Produce a verbatim transcript of the entries below, excluding pictures.
============================================================
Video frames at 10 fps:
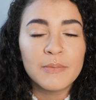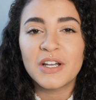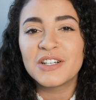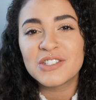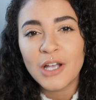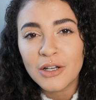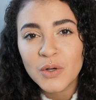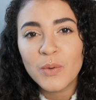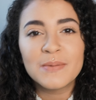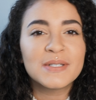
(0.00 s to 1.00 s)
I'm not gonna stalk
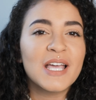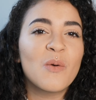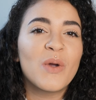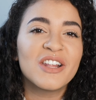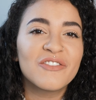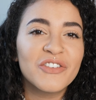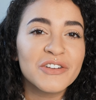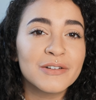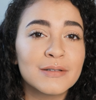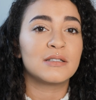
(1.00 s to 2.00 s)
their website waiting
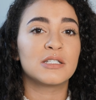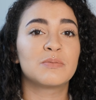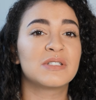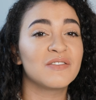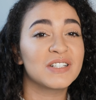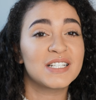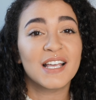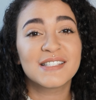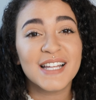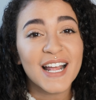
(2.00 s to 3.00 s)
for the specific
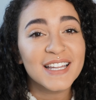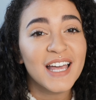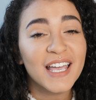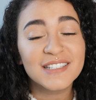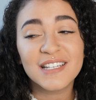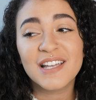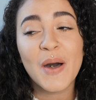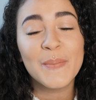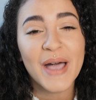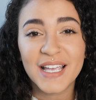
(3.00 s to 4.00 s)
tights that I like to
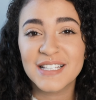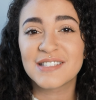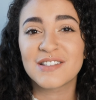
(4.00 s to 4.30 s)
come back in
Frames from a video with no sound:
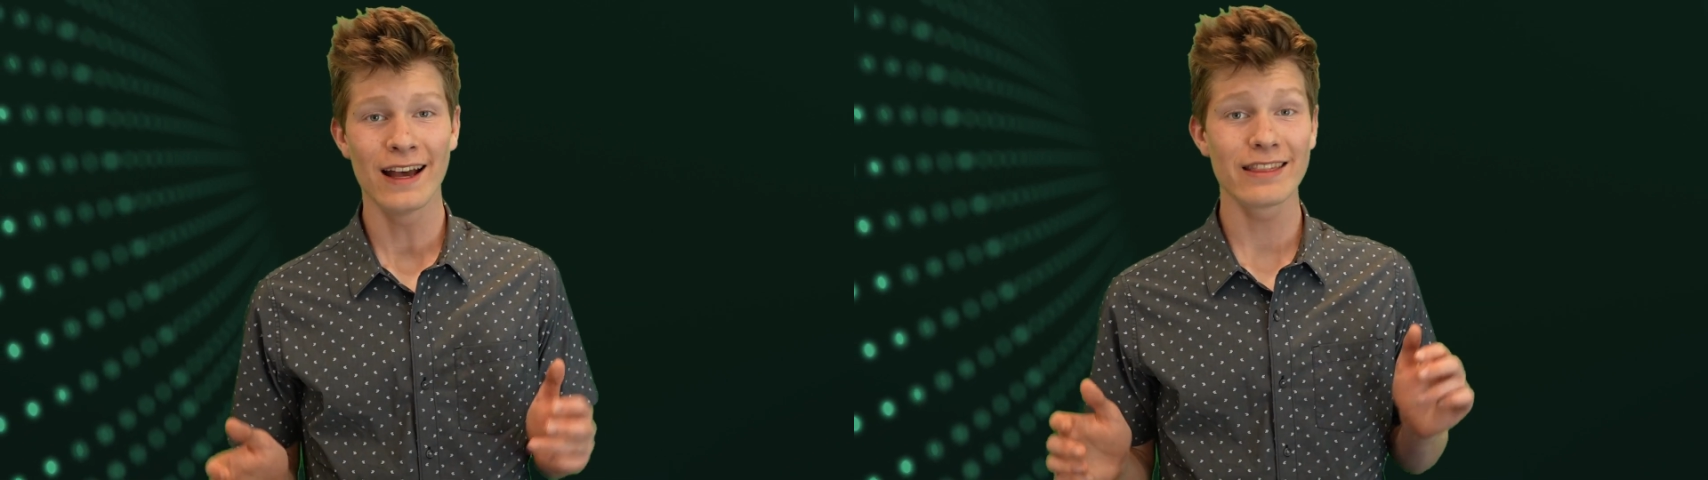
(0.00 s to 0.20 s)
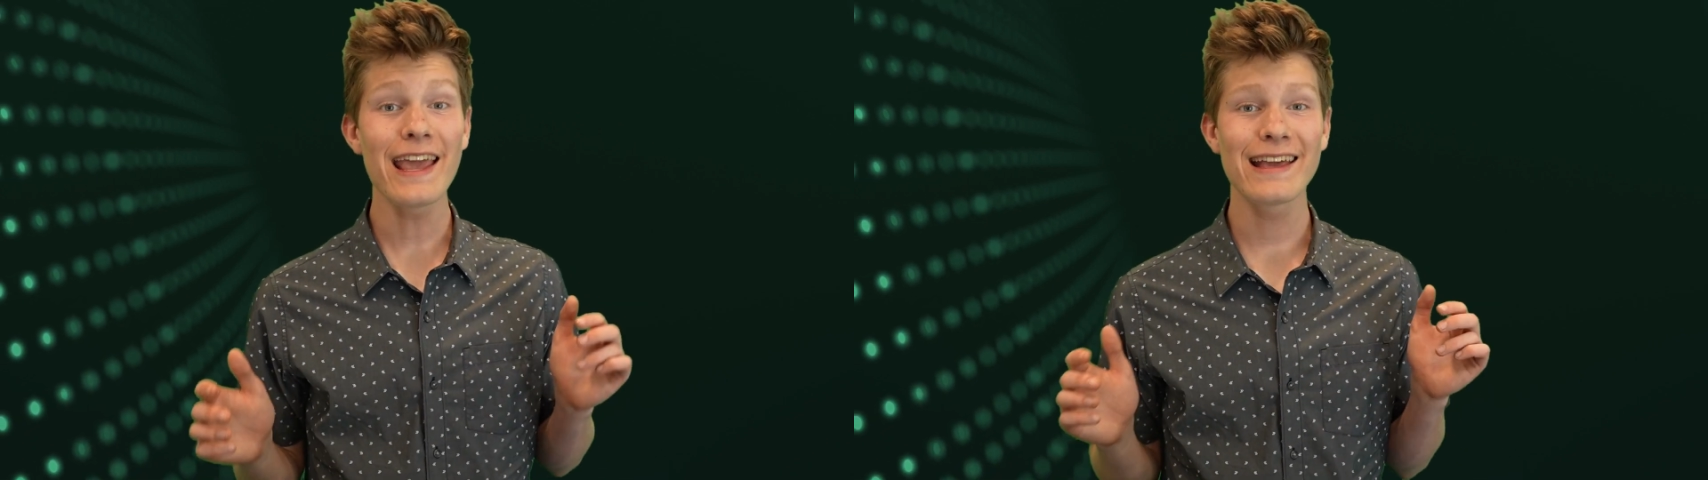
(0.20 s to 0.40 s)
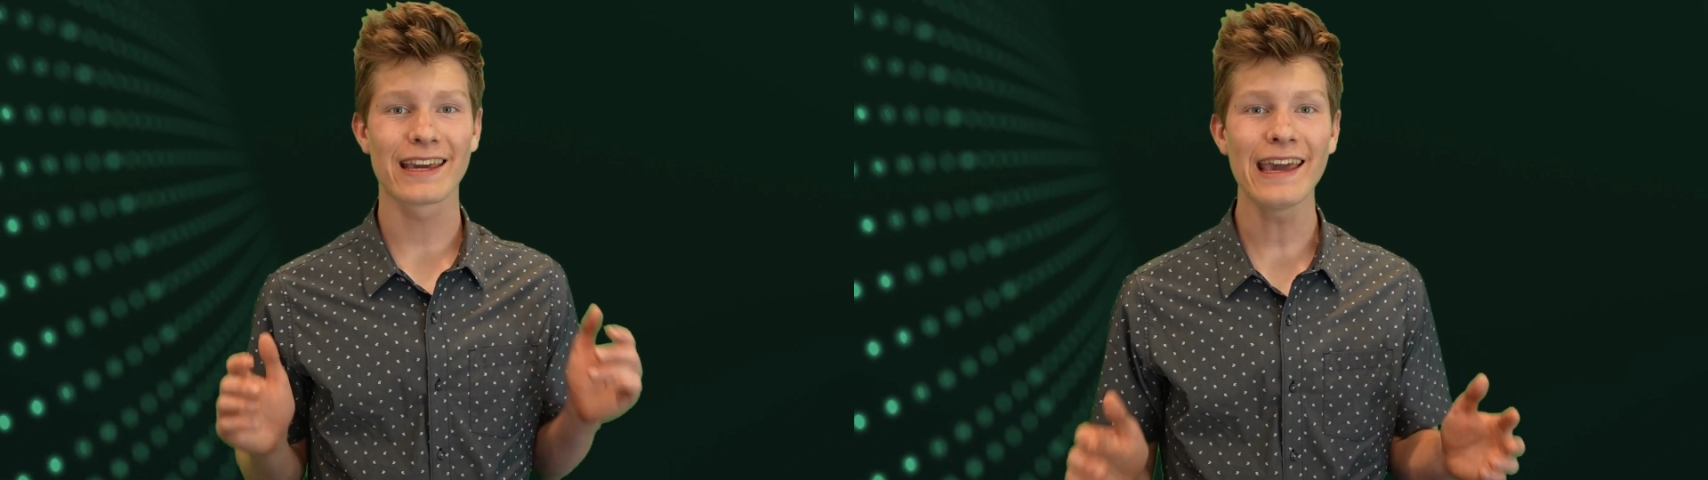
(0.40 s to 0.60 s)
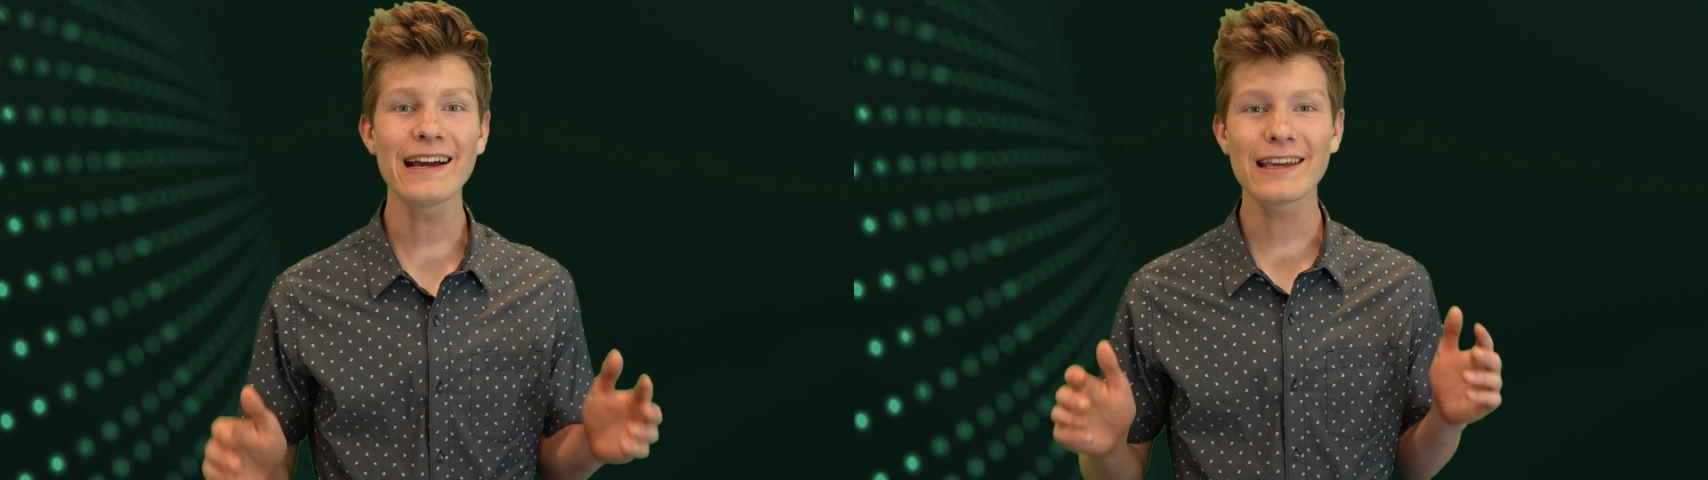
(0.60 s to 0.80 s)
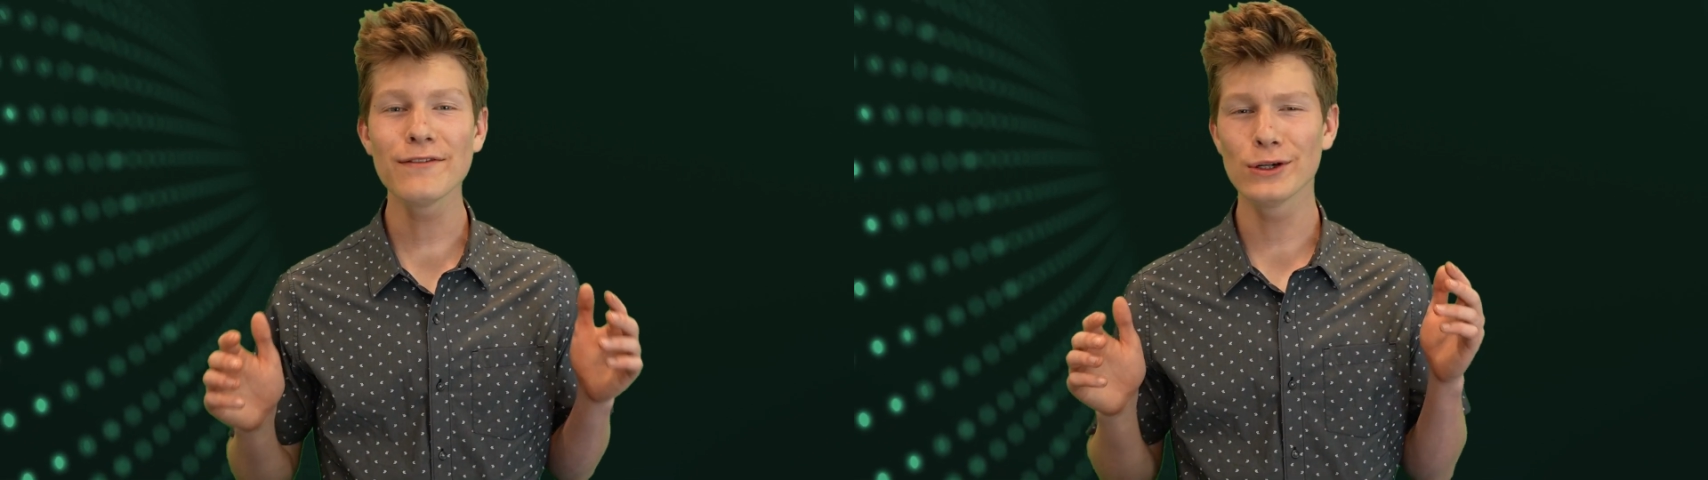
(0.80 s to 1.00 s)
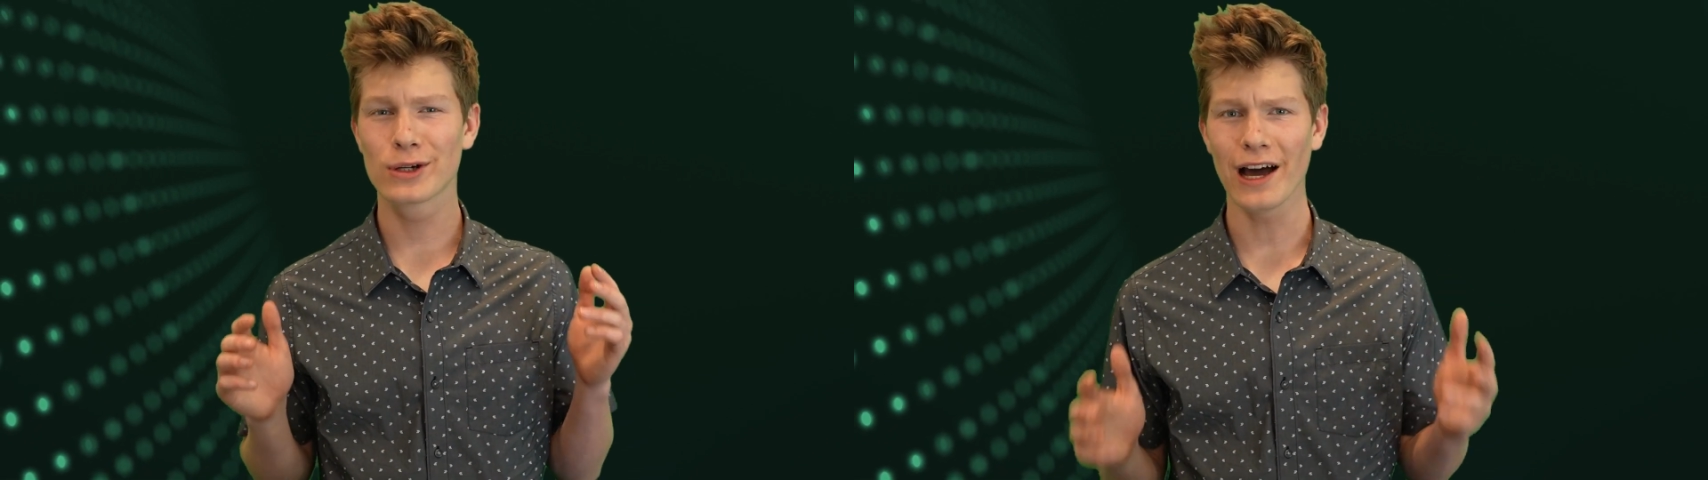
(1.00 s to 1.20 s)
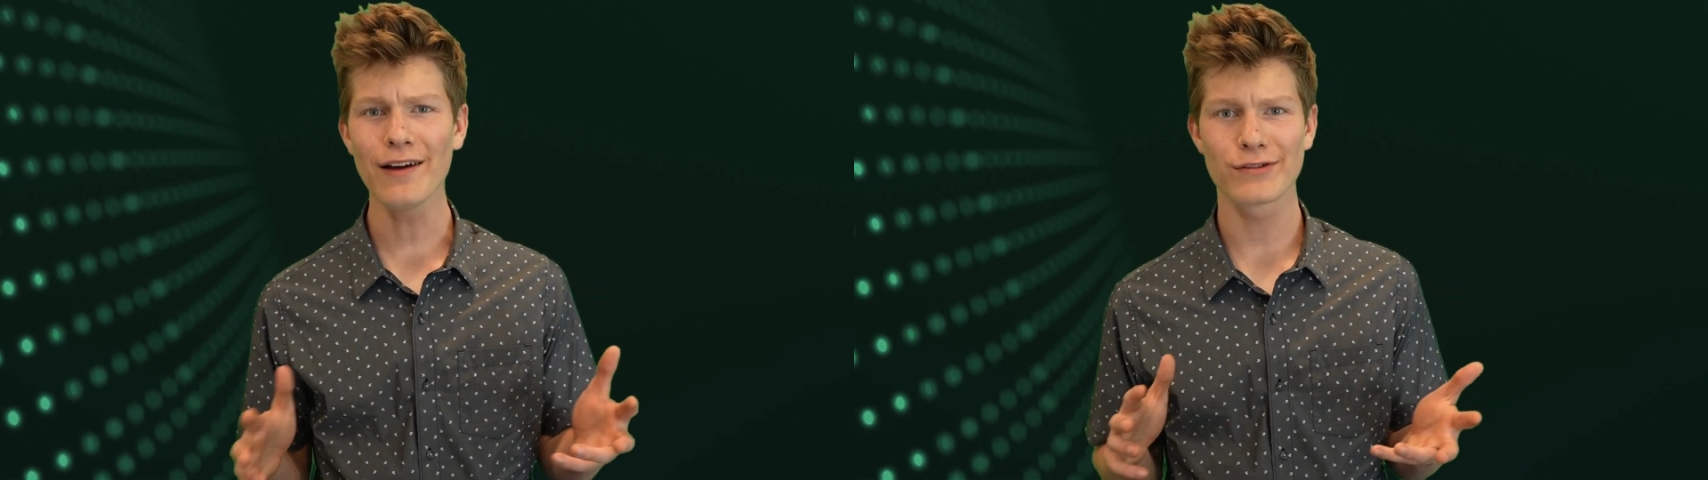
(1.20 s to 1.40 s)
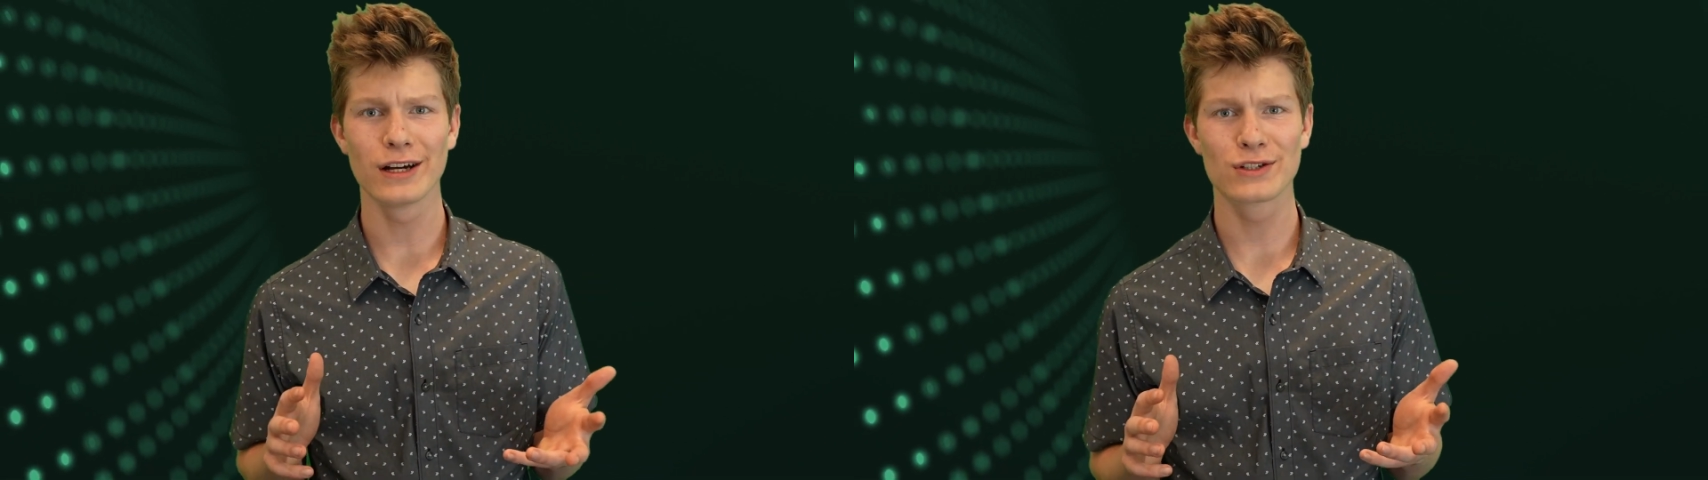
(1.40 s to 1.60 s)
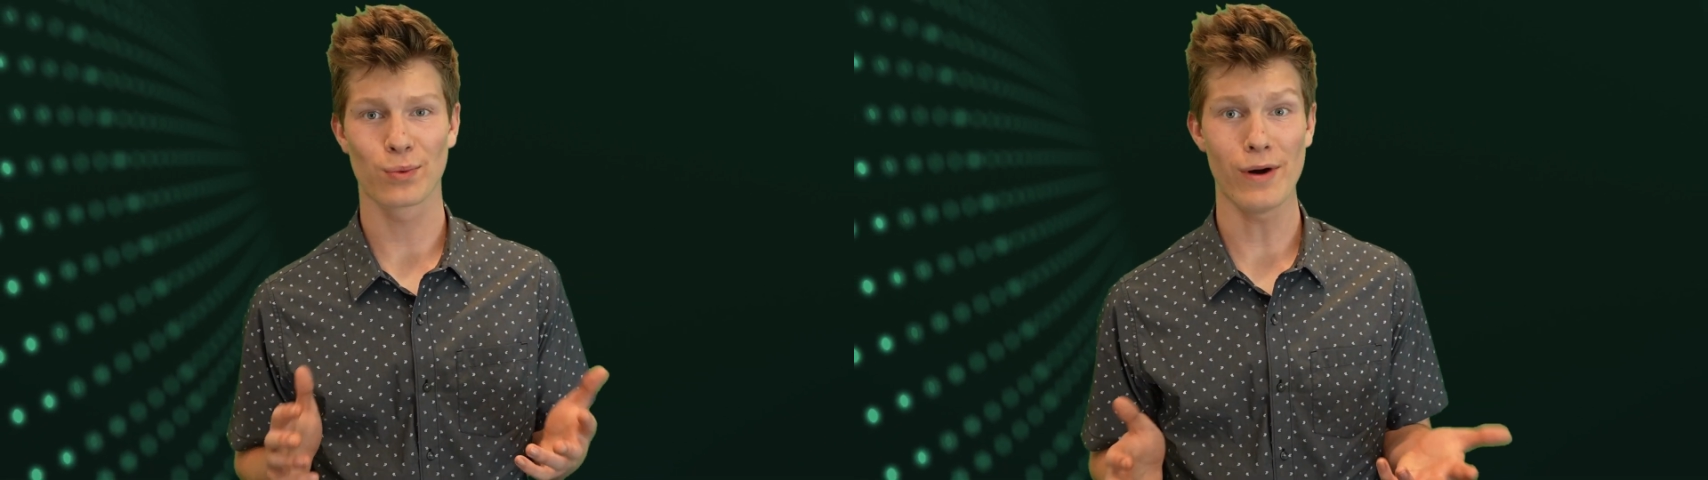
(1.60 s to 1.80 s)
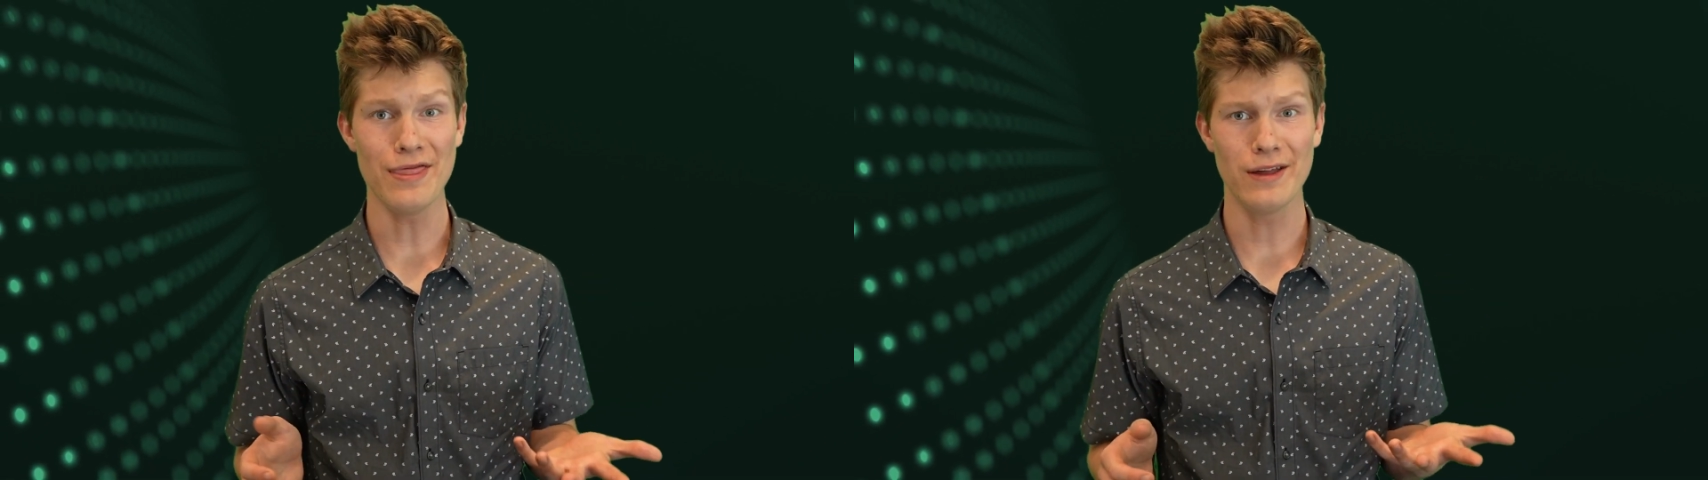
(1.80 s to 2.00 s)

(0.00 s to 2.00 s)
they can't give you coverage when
============================================================
Completed exercise |
Video frames at 10 fps:
(0.00 s to 1.00 s)
I'm not gonna stalk
(1.00 s to 2.00 s)
their website waiting
(2.00 s to 3.00 s)
for the specific
(3.00 s to 4.00 s)
tights that I like to
(4.00 s to 4.30 s)
come back in
Frames from a video with no sound:
(0.00 s to 0.20 s)
(0.20 s to 0.40 s)
(0.40 s to 0.60 s)
(0.60 s to 0.80 s)
(0.80 s to 1.00 s)
(1.00 s to 1.20 s)
(1.20 s to 1.40 s)
(1.40 s to 1.60 s)
(1.60 s to 1.80 s)
(1.80 s to 2.00 s)

(0.00 s to 2.00 s)
they can't give you coverage when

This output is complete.